De quienes no están acostumbrados a ganar

Me he visto forzado a escribir un nuevo artículo, por un lado, porque últimamente no estoy muy inspirado y no tenía más temas; por otro lado, ha sido ese contagio del que no puedes huir, aunque no te interese demasiado la victoria de España en el Mundial de Sudáfrica, que acaba de terminar. ¿O me vais a decir que todos los que han saltado a la calle, esa marabunta roja que ha dominado las calles, son aficionados acérrimos a nuestra Selección de fútbol? Reflexionemos sobre ese fenómeno que tiene miga y la panadería entera.

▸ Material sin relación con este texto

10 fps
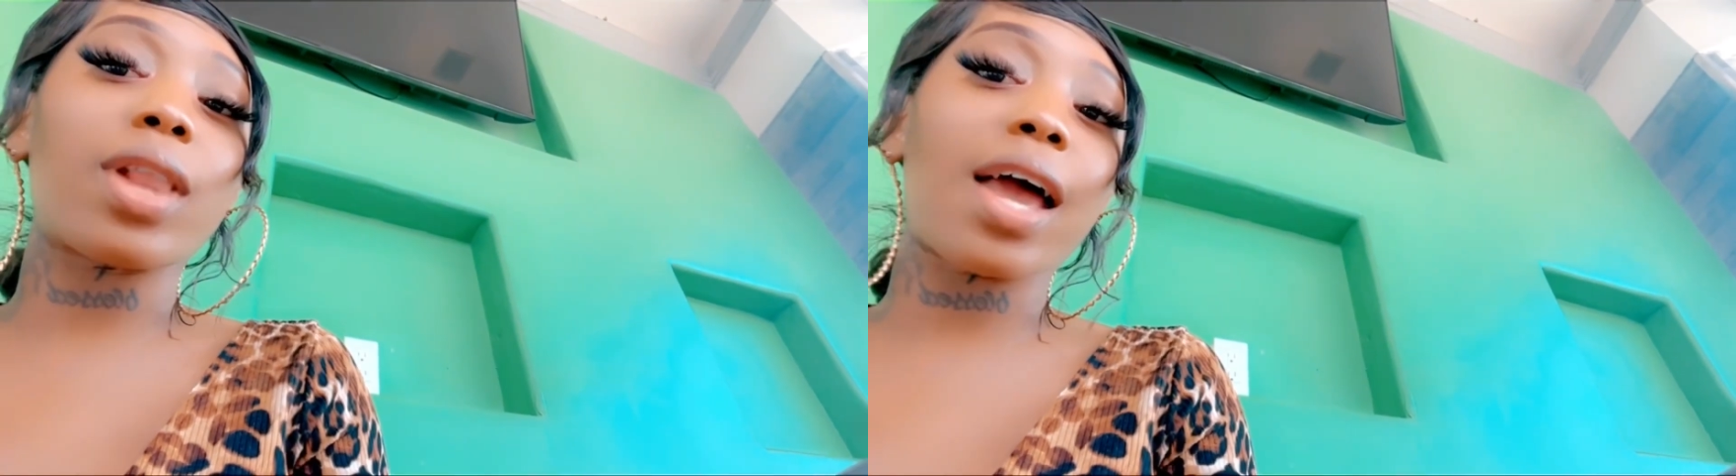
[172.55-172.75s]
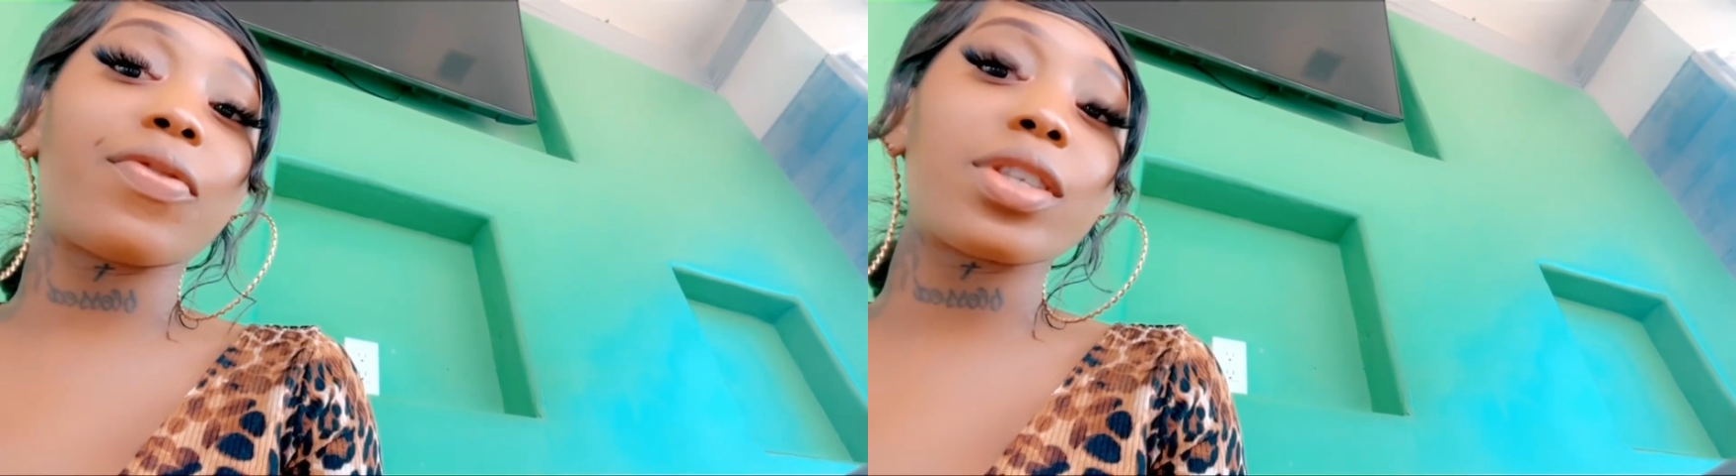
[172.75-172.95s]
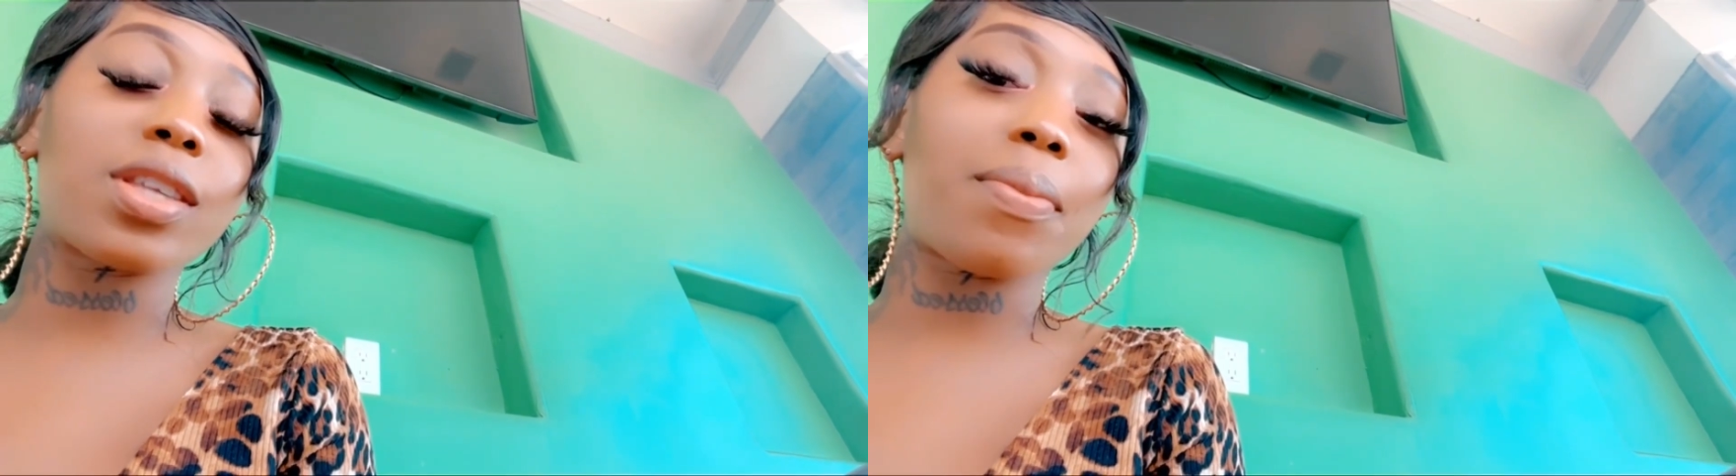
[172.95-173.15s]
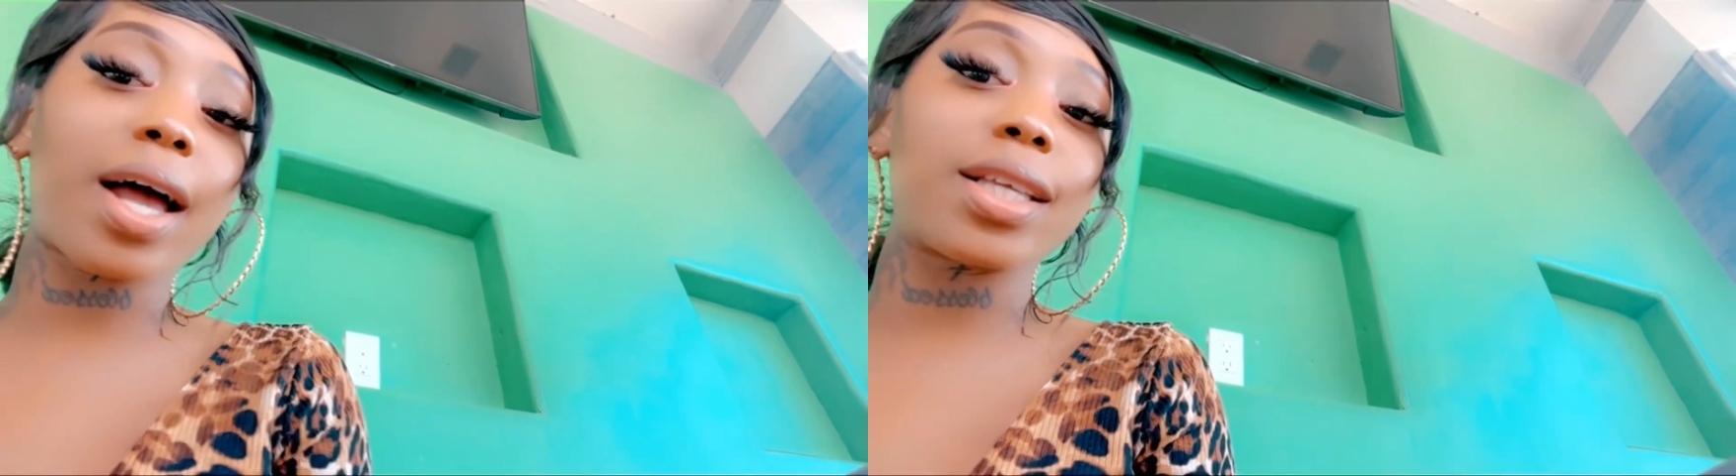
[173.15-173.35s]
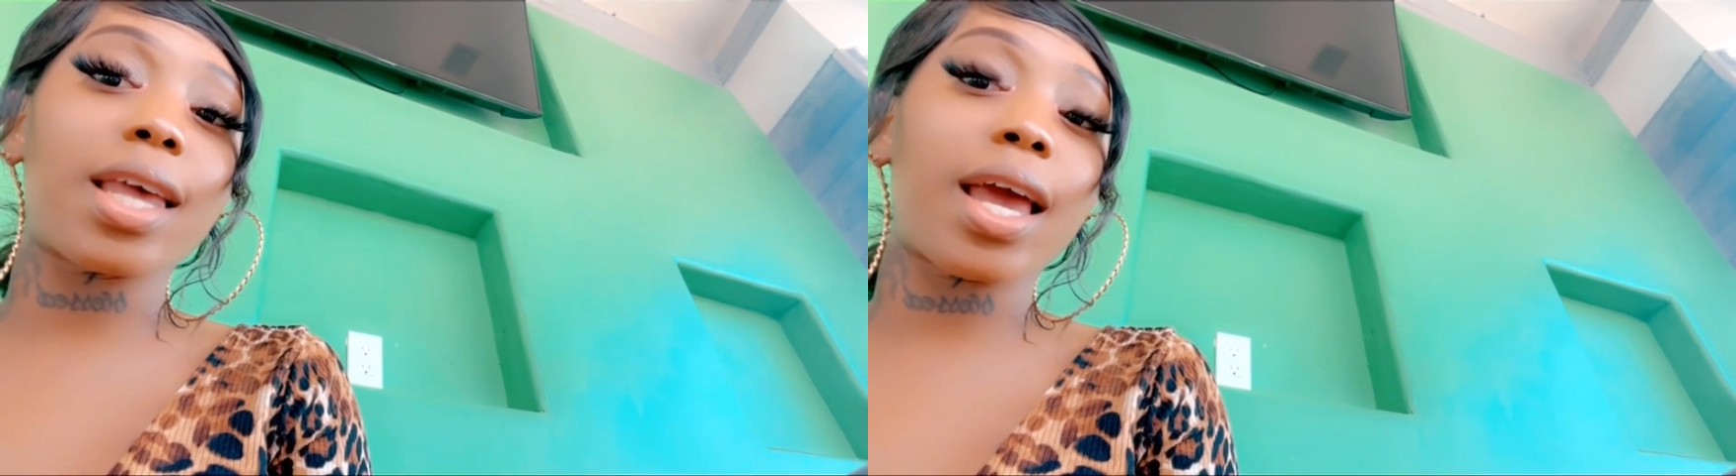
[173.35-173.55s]
life in
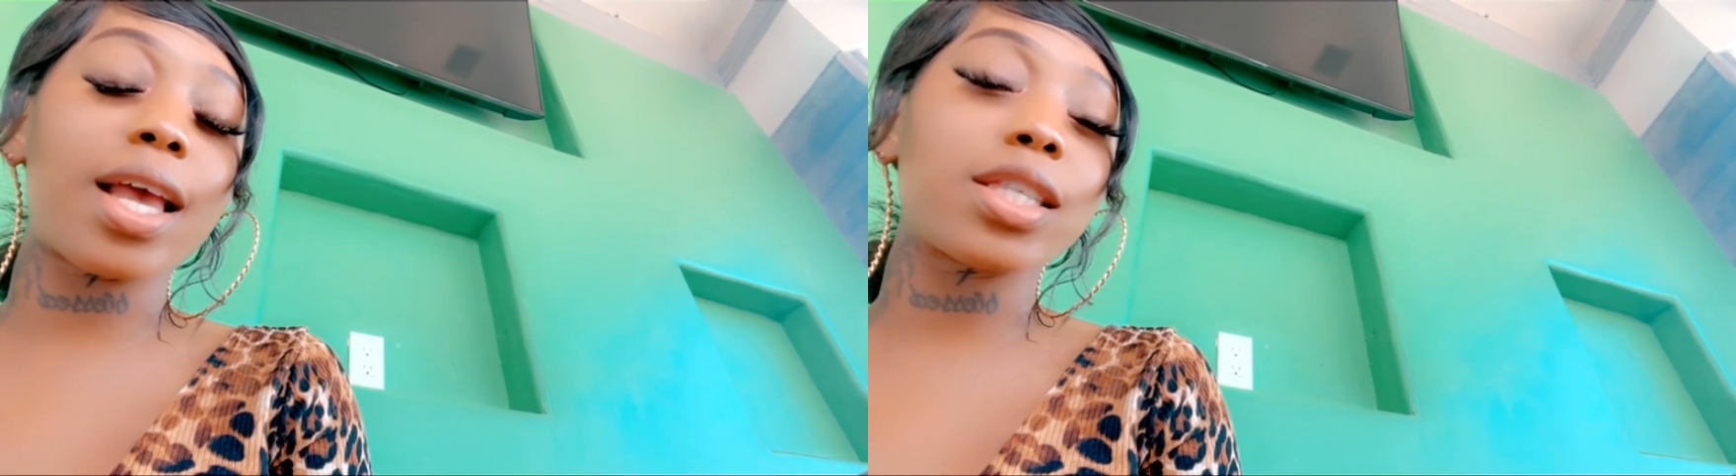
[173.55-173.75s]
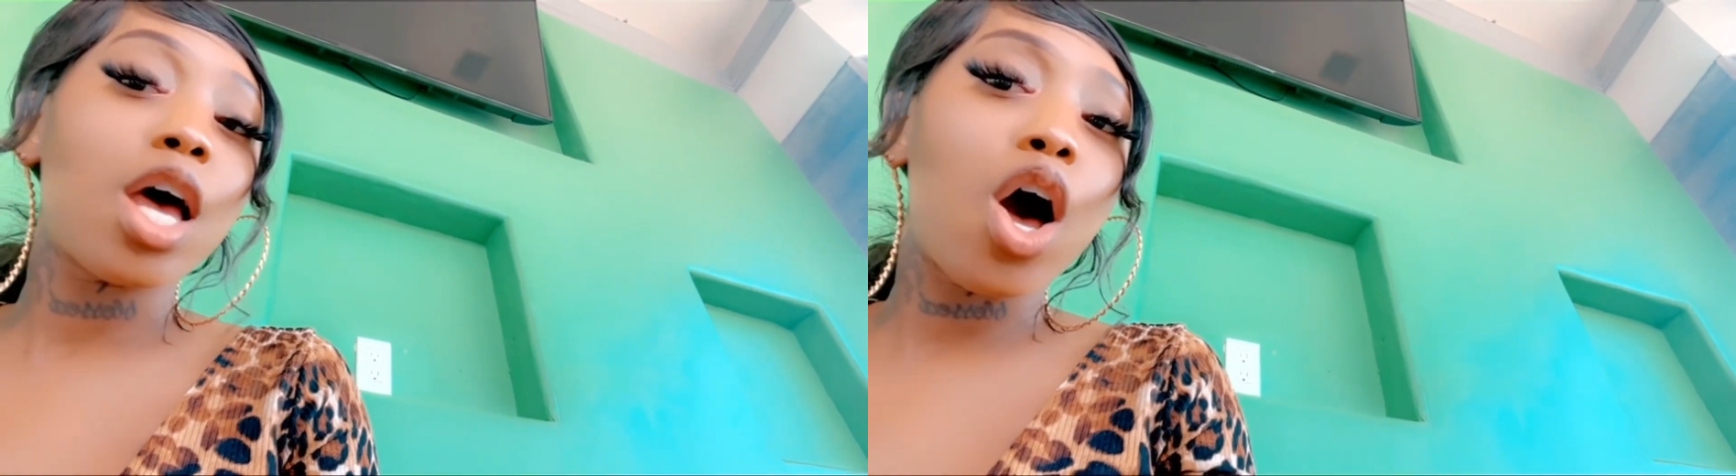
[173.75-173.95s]
somebody's hands?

Pues eso, que después de tantas polémicas, que si los continuos cambios de entrenador o que Raúl no daba ni una pero se obstinaban en meterlo entre los seleccionados, pues por fin España conquista su primera Copa del Mundo. La cuestión es que precisamente, porque no estamos acostumbrados y hemos tenido durante demasiado tiempo una sed inmensa de prestigio, ahora ya lo tenemos y eso, se quiera o no, hace ilusión.
Otra cosa es que dichas celebraciones se hayan desbordado un pelín. Si me dicen (como sugirió una encuesta de Antena 3, que me tuvo en vilo) que la victoria española ayudará a que salgamos de la crisis, soy el primero en pintarme todo el cuerpo de rojigualda. También es cierto que estamos en verano y la gente tiene hambre de ocio.
Porque acudir a una de estas conglomeraciones callejeras reúne de todo: hacer botellón y pasarse (que no sobrepasarse) con la bendición de las autoridades. Y, además, conoces gente, disfrutas de eventos gratuitos y a lo mejor te llevas a casa un coche que sortean mil marcas publicitarias. La contraindicación es que, con los calores superiores a 40 grados que ha hecho estos días, has de meterte en una amalgama de carne humana sudorosa. Pero eso, con dos copas de más y henchido de felicidad, no es nada.
De repente, la relación entre el portero Íker Casillas y la periodista Sara Carbonero se ha convertido, de la noche a la mañana, en la historia de amor del momento. No tiene (aparentemente) nada de especial. Dos chicos que se gustaban antes del Mundial, y que terminan coincidiendo en el evento por trabajo. Tras ganas la final, la pareja se olvida de la barrera que habían interpuesto para proteger su intimidad, y se morrean en directo. El video es la estrella del momento en YouTube (y ha servido para comprobar, a su vez, que Telecinco denuncia sus videos de la plataforma cuando le sale del punto del 5).
En esa laaaaarga retransmisión deportiva, comandada por J.J. Santos desde Telecinco, se hizo una referencia reflexiva a “sabemos entre nosotros lo que ha pasado Casillas en este Mundial, pero no lo vamos a contar”. Esto mismo lo repitió en varias frases con distintas contrucciones. Sí, ya sabemos que al portero le ha sentado mal lo que ha dicho la prensa inglesa sobre que la primera derrota en el Mundial fue porque Carbonero andaba cerca. Pero me importa tres porras y cinco churros que Santos y su equipo se haga el interesante.
Concluyendo, la celebración que ha cundido por toda la geografía española (con la mirada atenta en Madrid) me parece correcta; que las cadenas alaben la contraprogramación estos días y por ser lo que es, nadie les diga nada, lo paso; el que los jugadores se presenten ante la afición con dos o mil copas más (y no de fútbol), lo veo bien. Pero lo que no estoy dispuesto a aceptar es que a Manolo Escobar no le dejasen cantar completo ¡Y viva España! en el acto de celebración.